Once the pictures are set aside, reproduce the remaining data exactly.

Source records
☆ ☆ ☆

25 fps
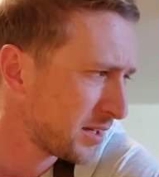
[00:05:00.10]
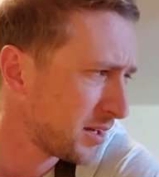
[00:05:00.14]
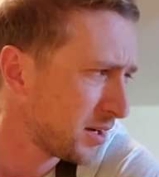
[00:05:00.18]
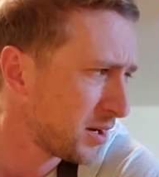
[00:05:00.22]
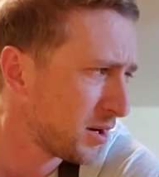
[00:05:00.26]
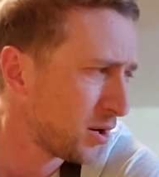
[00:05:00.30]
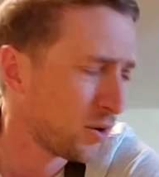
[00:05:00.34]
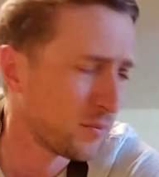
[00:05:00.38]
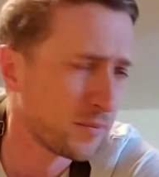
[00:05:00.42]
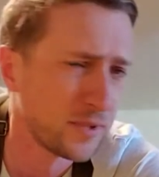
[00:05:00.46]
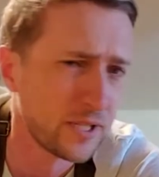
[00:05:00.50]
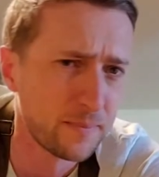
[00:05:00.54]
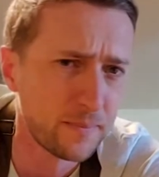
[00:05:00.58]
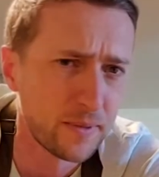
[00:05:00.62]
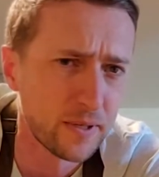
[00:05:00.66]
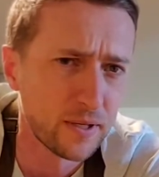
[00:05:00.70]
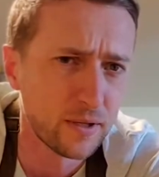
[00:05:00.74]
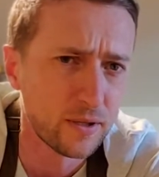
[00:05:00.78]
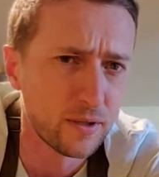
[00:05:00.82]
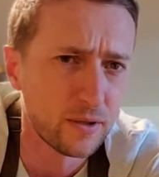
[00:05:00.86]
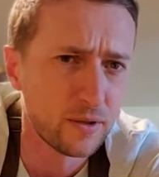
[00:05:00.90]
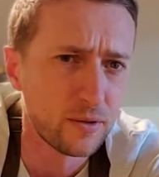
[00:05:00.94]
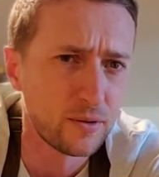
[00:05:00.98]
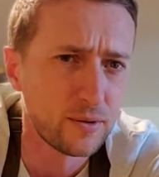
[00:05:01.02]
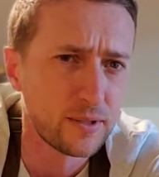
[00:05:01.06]
Home
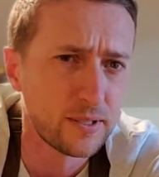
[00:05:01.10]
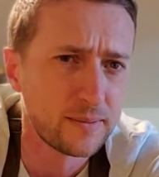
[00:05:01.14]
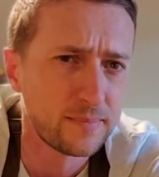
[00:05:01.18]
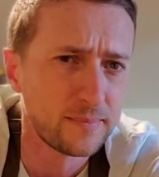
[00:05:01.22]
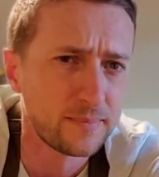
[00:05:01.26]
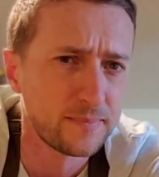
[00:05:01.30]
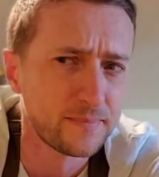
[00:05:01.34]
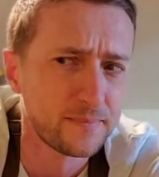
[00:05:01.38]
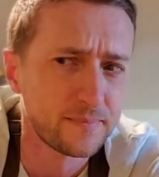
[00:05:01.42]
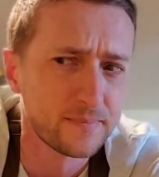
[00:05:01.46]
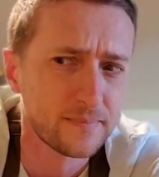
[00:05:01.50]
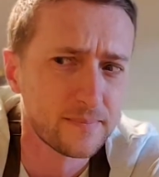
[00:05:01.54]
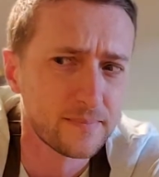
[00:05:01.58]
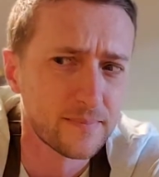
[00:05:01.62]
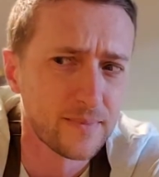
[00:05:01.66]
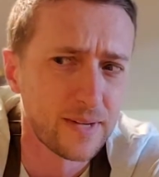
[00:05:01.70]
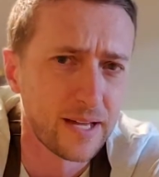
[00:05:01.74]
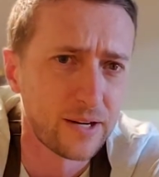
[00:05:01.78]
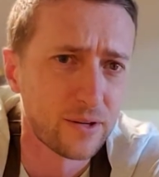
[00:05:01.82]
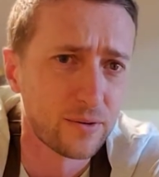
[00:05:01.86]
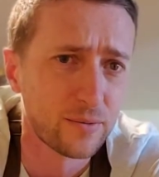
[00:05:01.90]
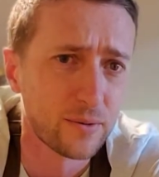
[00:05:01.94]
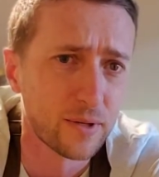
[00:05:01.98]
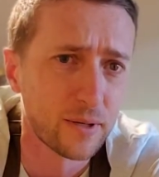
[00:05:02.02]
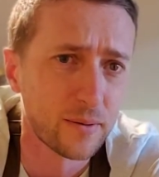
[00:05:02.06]
Depot. I
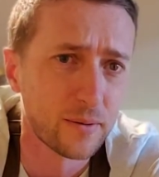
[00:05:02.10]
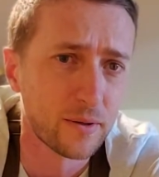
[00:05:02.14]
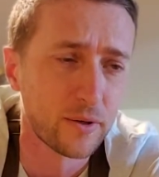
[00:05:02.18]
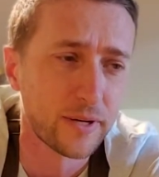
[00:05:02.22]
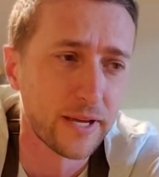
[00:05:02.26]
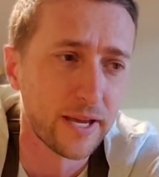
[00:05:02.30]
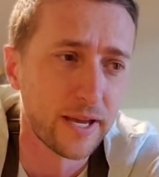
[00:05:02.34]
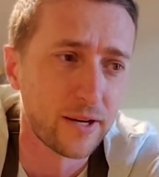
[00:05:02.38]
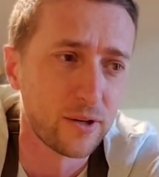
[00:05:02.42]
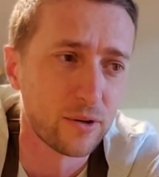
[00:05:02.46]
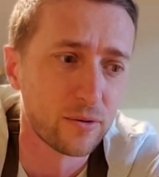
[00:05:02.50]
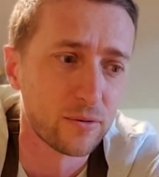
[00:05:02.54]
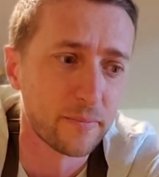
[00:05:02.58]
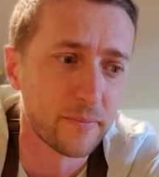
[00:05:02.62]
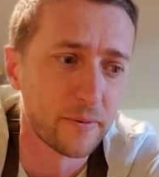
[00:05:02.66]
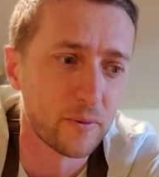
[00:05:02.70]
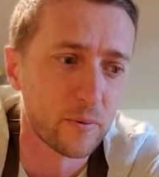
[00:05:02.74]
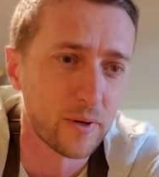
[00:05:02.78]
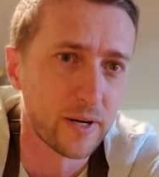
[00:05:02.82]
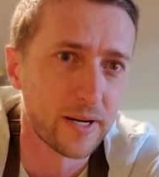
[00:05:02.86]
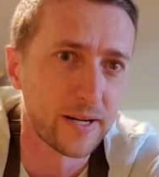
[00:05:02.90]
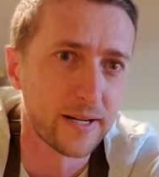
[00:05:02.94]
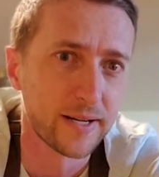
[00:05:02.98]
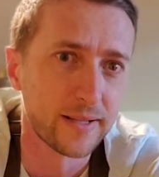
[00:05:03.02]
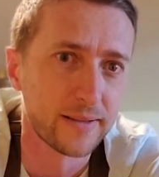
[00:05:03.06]
don't know. Okay, I don't remember
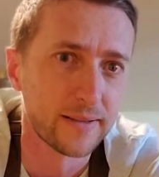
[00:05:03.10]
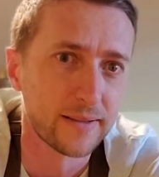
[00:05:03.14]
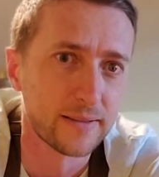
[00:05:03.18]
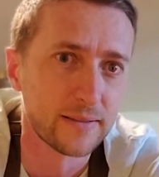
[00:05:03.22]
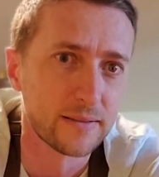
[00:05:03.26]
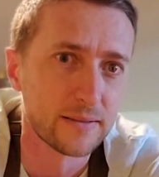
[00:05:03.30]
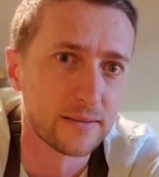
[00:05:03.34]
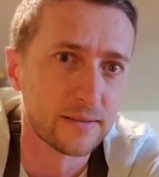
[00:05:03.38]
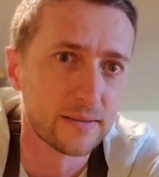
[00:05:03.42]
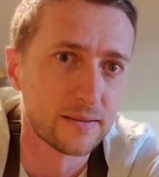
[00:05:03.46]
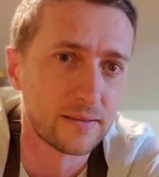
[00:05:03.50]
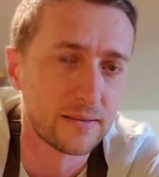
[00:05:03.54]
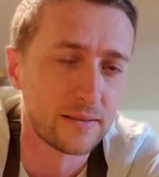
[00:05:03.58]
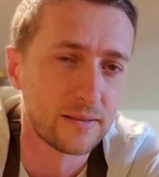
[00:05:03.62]
where I got this.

☆ ☆ ☆

• REPLY TO THE EXERCISE:
25 fps
[00:05:00.10]
[00:05:00.14]
[00:05:00.18]
[00:05:00.22]
[00:05:00.26]
[00:05:00.30]
[00:05:00.34]
[00:05:00.38]
[00:05:00.42]
[00:05:00.46]
[00:05:00.50]
[00:05:00.54]
[00:05:00.58]
[00:05:00.62]
[00:05:00.66]
[00:05:00.70]
[00:05:00.74]
[00:05:00.78]
[00:05:00.82]
[00:05:00.86]
[00:05:00.90]
[00:05:00.94]
[00:05:00.98]
[00:05:01.02]
[00:05:01.06]
Home
[00:05:01.10]
[00:05:01.14]
[00:05:01.18]
[00:05:01.22]
[00:05:01.26]
[00:05:01.30]
[00:05:01.34]
[00:05:01.38]
[00:05:01.42]
[00:05:01.46]
[00:05:01.50]
[00:05:01.54]
[00:05:01.58]
[00:05:01.62]
[00:05:01.66]
[00:05:01.70]
[00:05:01.74]
[00:05:01.78]
[00:05:01.82]
[00:05:01.86]
[00:05:01.90]
[00:05:01.94]
[00:05:01.98]
[00:05:02.02]
[00:05:02.06]
Depot. I
[00:05:02.10]
[00:05:02.14]
[00:05:02.18]
[00:05:02.22]
[00:05:02.26]
[00:05:02.30]
[00:05:02.34]
[00:05:02.38]
[00:05:02.42]
[00:05:02.46]
[00:05:02.50]
[00:05:02.54]
[00:05:02.58]
[00:05:02.62]
[00:05:02.66]
[00:05:02.70]
[00:05:02.74]
[00:05:02.78]
[00:05:02.82]
[00:05:02.86]
[00:05:02.90]
[00:05:02.94]
[00:05:02.98]
[00:05:03.02]
[00:05:03.06]
don't know. Okay, I don't remember
[00:05:03.10]
[00:05:03.14]
[00:05:03.18]
[00:05:03.22]
[00:05:03.26]
[00:05:03.30]
[00:05:03.34]
[00:05:03.38]
[00:05:03.42]
[00:05:03.46]
[00:05:03.50]
[00:05:03.54]
[00:05:03.58]
[00:05:03.62]
where I got this.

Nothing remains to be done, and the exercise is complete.